**What the exercise asks**
Give back the whole listing exactly as written, leaving out each picture.

**Records shown**

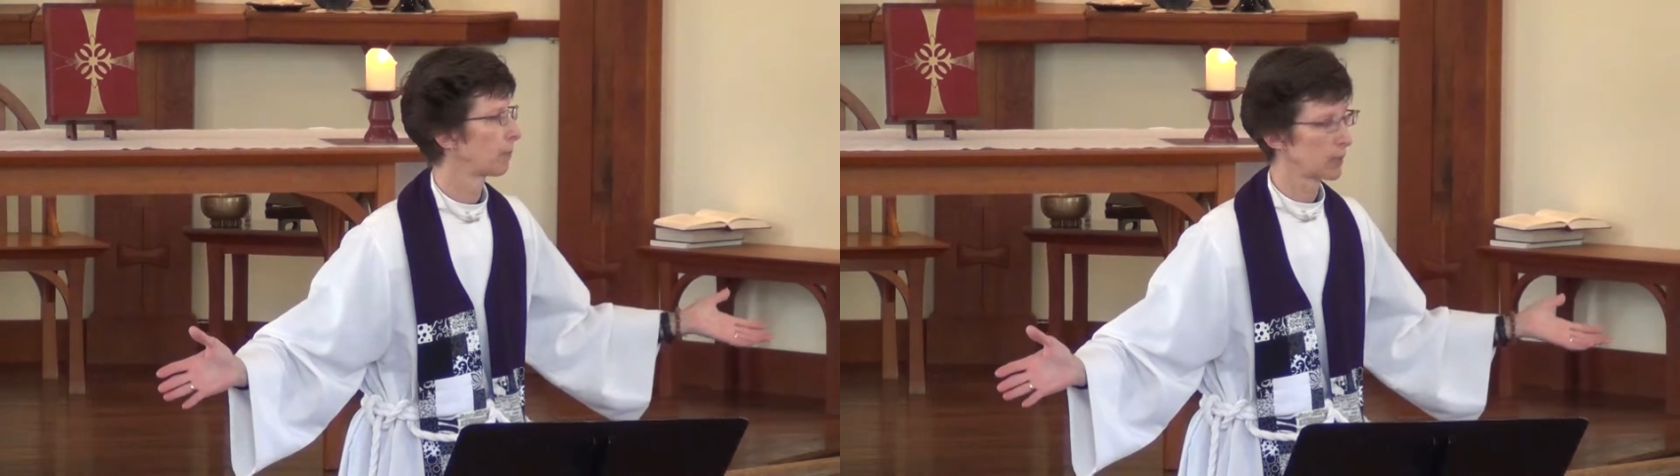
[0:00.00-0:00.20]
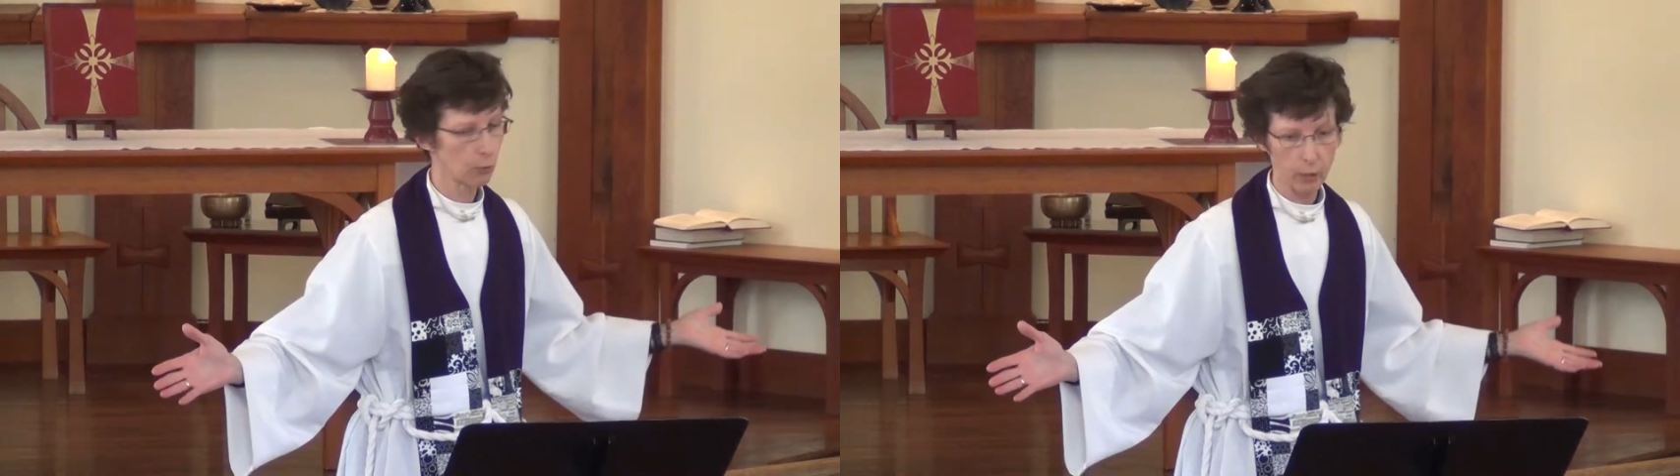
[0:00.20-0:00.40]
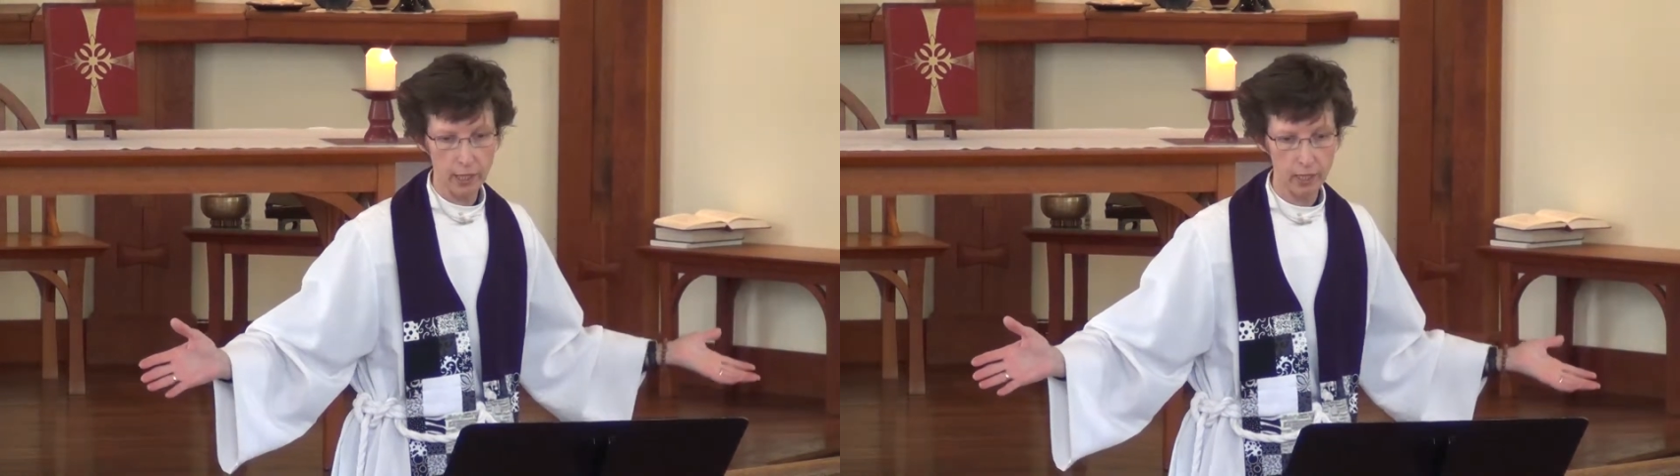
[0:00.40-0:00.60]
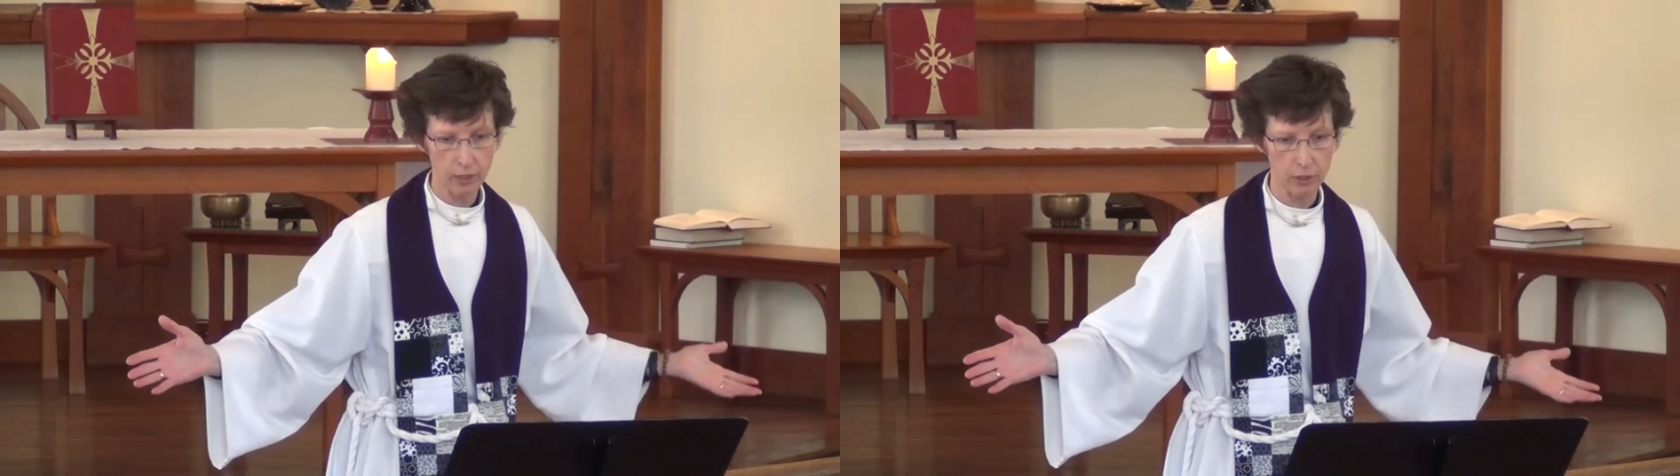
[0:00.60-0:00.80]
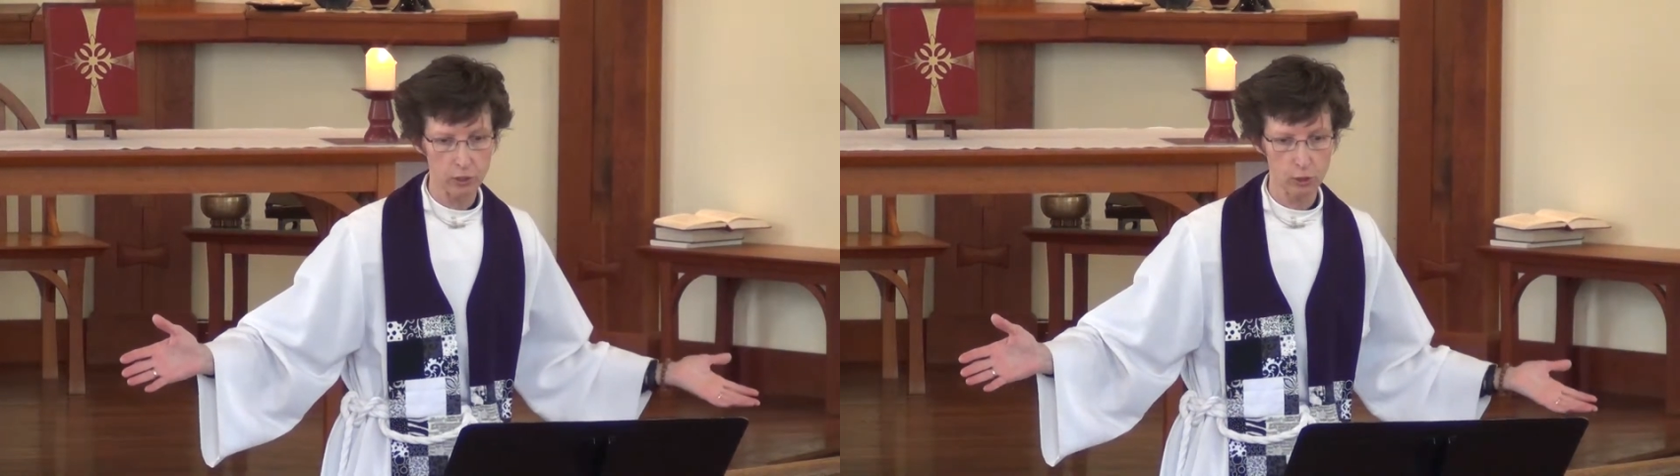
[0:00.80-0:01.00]
between
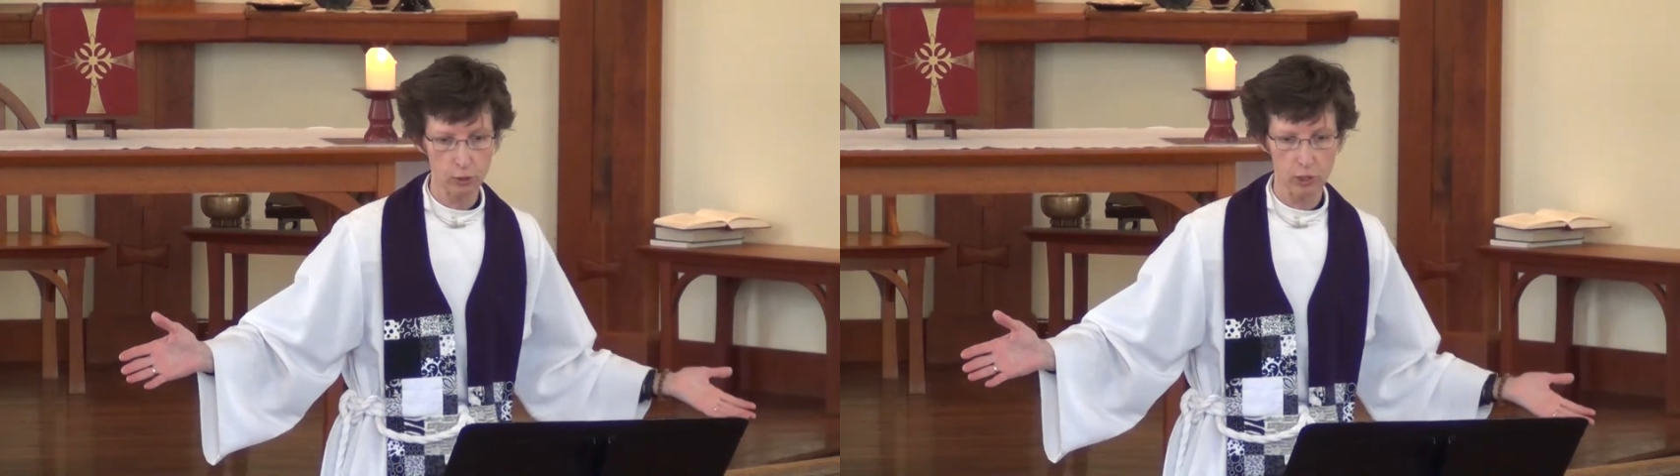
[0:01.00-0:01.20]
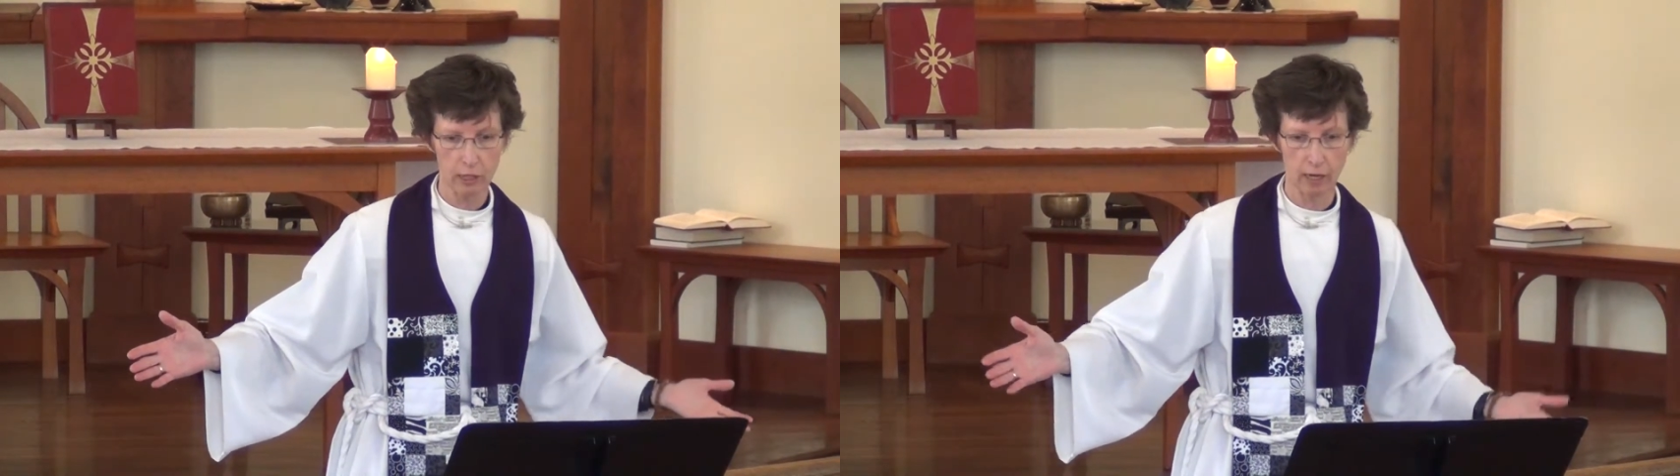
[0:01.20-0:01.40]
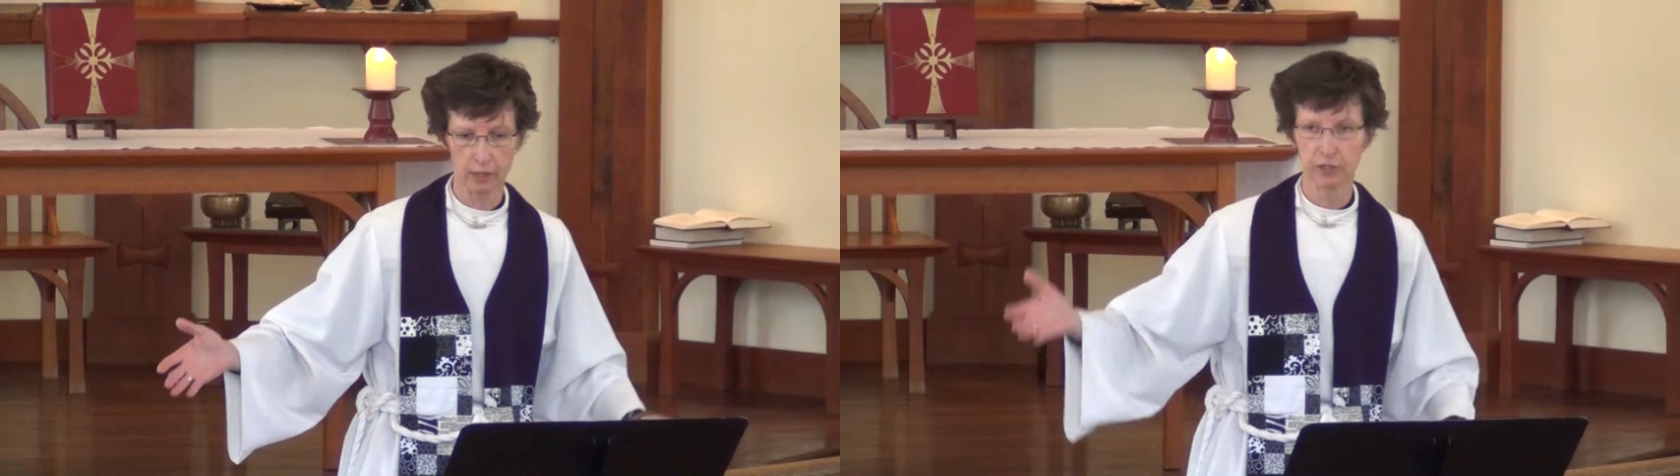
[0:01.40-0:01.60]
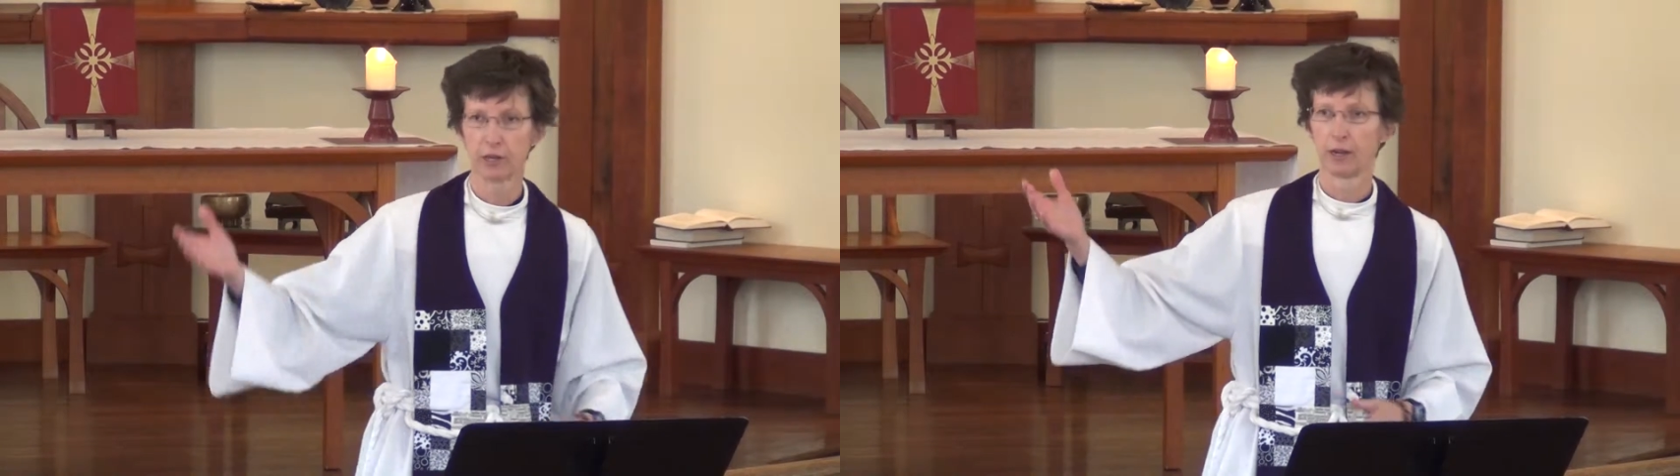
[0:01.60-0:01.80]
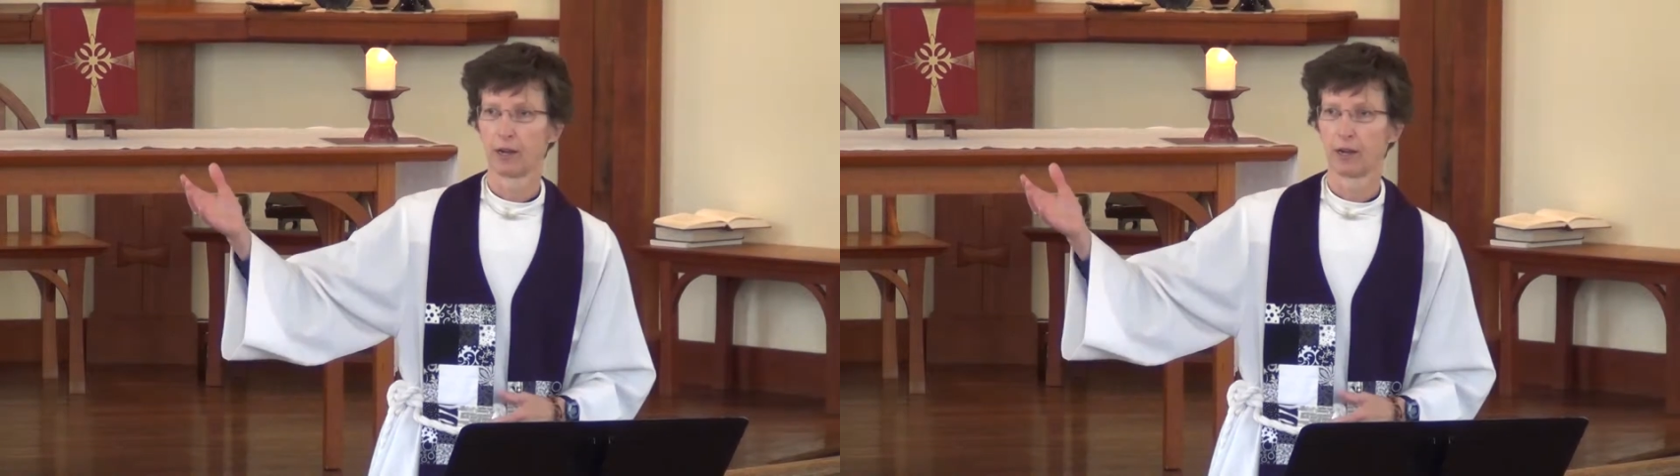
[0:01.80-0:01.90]
his two sons,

**Written answer**
[0:00.00-0:00.20]
[0:00.20-0:00.40]
[0:00.40-0:00.60]
[0:00.60-0:00.80]
[0:00.80-0:01.00]
between
[0:01.00-0:01.20]
[0:01.20-0:01.40]
[0:01.40-0:01.60]
[0:01.60-0:01.80]
[0:01.80-0:01.90]
his two sons,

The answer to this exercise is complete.